━━━ Data for the task
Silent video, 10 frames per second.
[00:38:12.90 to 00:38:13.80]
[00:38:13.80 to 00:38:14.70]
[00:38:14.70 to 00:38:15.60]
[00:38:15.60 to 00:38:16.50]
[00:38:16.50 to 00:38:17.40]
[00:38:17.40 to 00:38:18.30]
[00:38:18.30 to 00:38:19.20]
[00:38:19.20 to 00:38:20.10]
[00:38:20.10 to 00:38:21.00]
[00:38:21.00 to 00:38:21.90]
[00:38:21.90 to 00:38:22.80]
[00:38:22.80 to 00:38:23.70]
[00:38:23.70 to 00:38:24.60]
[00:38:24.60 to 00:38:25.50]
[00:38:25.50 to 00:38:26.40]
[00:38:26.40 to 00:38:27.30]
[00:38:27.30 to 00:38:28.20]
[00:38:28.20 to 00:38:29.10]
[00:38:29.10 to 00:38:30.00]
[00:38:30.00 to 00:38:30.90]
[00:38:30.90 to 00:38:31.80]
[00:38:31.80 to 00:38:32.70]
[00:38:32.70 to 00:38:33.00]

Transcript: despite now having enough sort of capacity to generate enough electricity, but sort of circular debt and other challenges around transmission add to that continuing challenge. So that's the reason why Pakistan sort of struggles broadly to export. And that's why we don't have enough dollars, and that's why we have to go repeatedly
━━━━━━
━━━ Data for the task
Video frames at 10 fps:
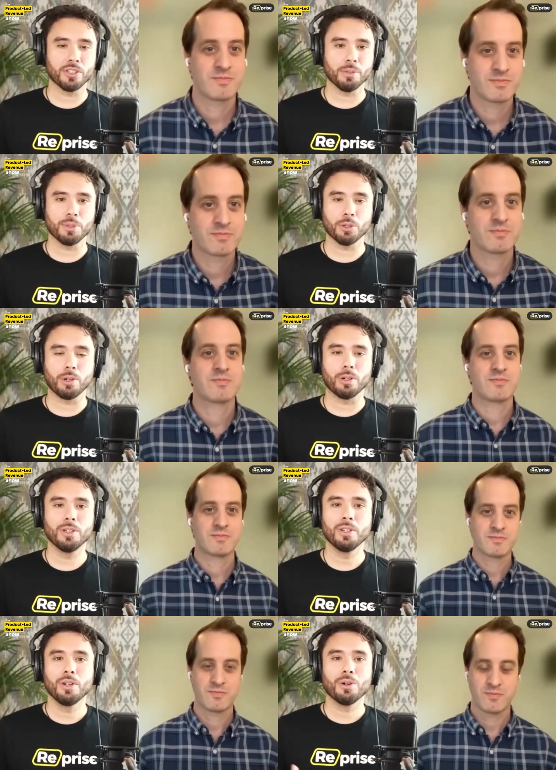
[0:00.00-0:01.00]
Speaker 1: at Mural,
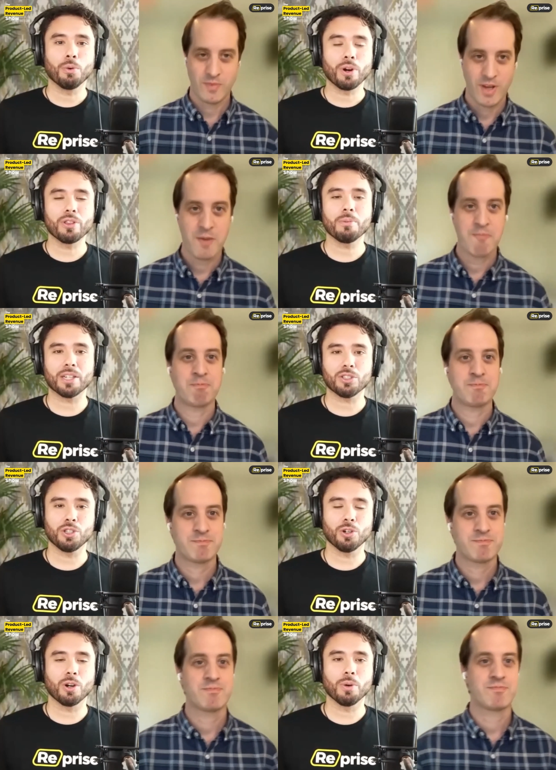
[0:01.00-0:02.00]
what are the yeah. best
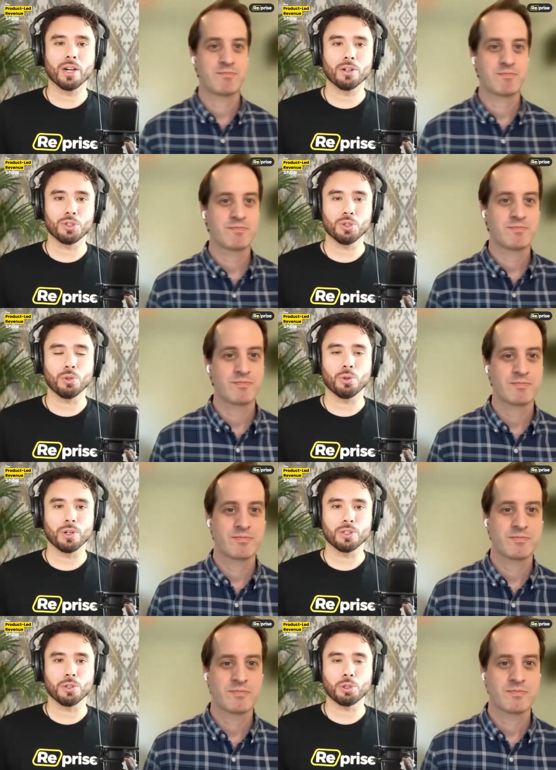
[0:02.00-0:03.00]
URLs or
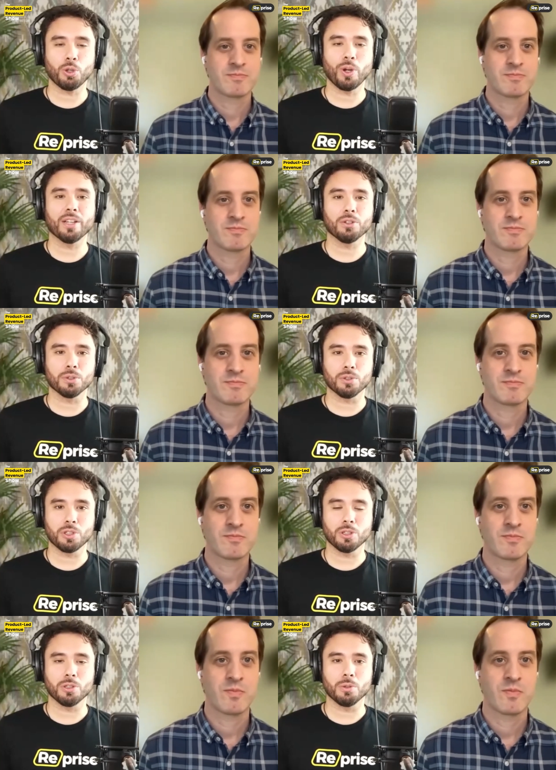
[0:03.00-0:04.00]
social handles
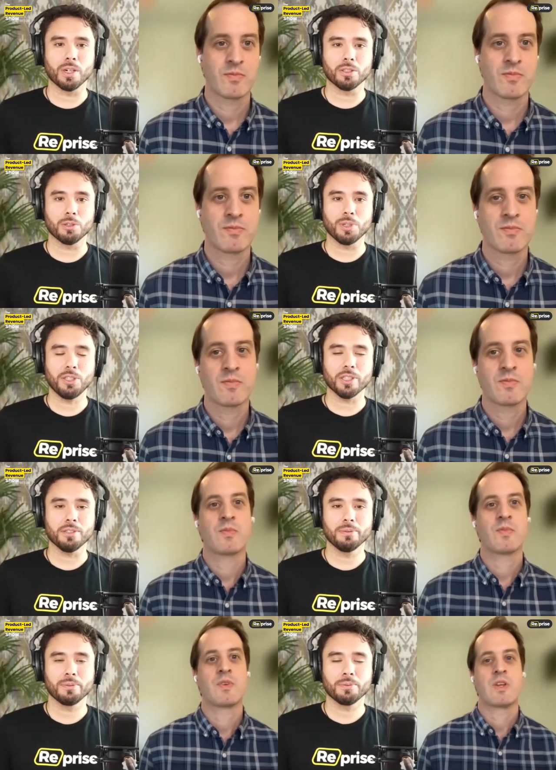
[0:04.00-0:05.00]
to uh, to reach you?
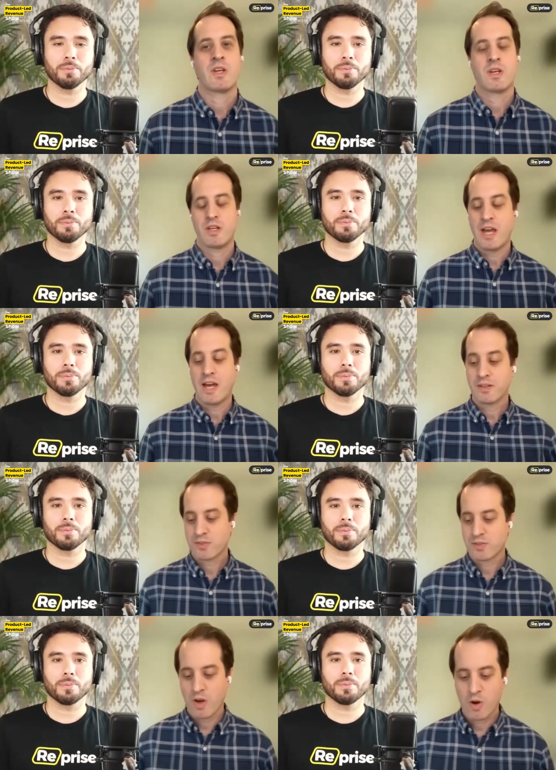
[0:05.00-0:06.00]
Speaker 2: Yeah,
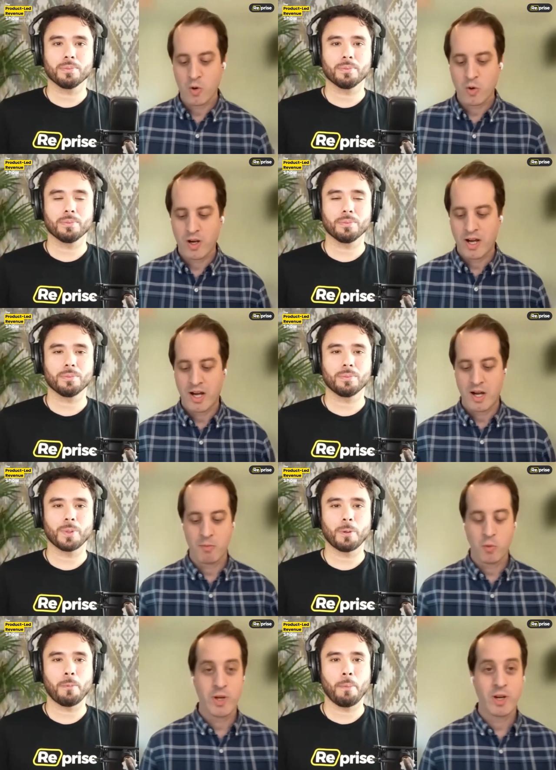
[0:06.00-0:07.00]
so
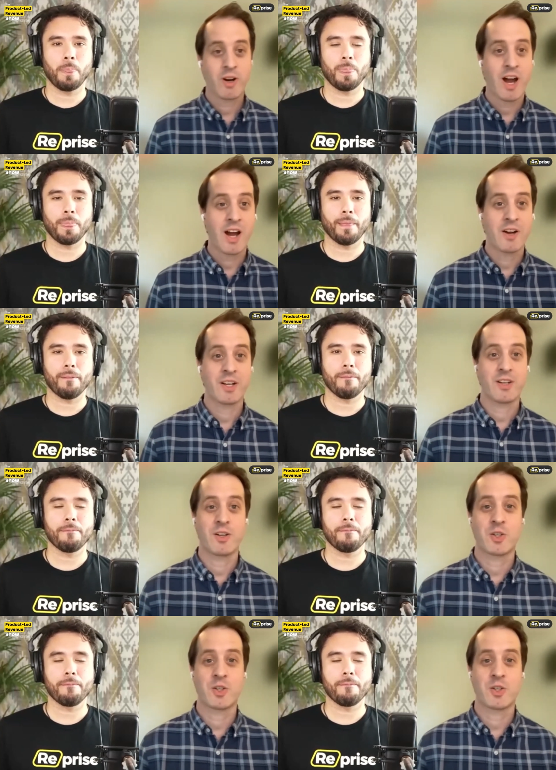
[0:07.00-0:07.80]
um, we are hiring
━━━━━━
→ Activity
Among the entries above, copy exactly only the lines starting with the one containing "Silent video, 10 frames per second." and going through the one containing "Transcript: despite now", both ends included.

→ Answer box
Silent video, 10 frames per second.
[00:38:12.90 to 00:38:13.80]
[00:38:13.80 to 00:38:14.70]
[00:38:14.70 to 00:38:15.60]
[00:38:15.60 to 00:38:16.50]
[00:38:16.50 to 00:38:17.40]
[00:38:17.40 to 00:38:18.30]
[00:38:18.30 to 00:38:19.20]
[00:38:19.20 to 00:38:20.10]
[00:38:20.10 to 00:38:21.00]
[00:38:21.00 to 00:38:21.90]
[00:38:21.90 to 00:38:22.80]
[00:38:22.80 to 00:38:23.70]
[00:38:23.70 to 00:38:24.60]
[00:38:24.60 to 00:38:25.50]
[00:38:25.50 to 00:38:26.40]
[00:38:26.40 to 00:38:27.30]
[00:38:27.30 to 00:38:28.20]
[00:38:28.20 to 00:38:29.10]
[00:38:29.10 to 00:38:30.00]
[00:38:30.00 to 00:38:30.90]
[00:38:30.90 to 00:38:31.80]
[00:38:31.80 to 00:38:32.70]
[00:38:32.70 to 00:38:33.00]

Transcript: despite now having enough sort of capacity to generate enough electricity, but sort of circular debt and other challenges around transmission add to that continuing challenge. So that's the reason why Pakistan sort of struggles broadly to export. And that's why we don't have enough dollars, and that's why we have to go repeatedly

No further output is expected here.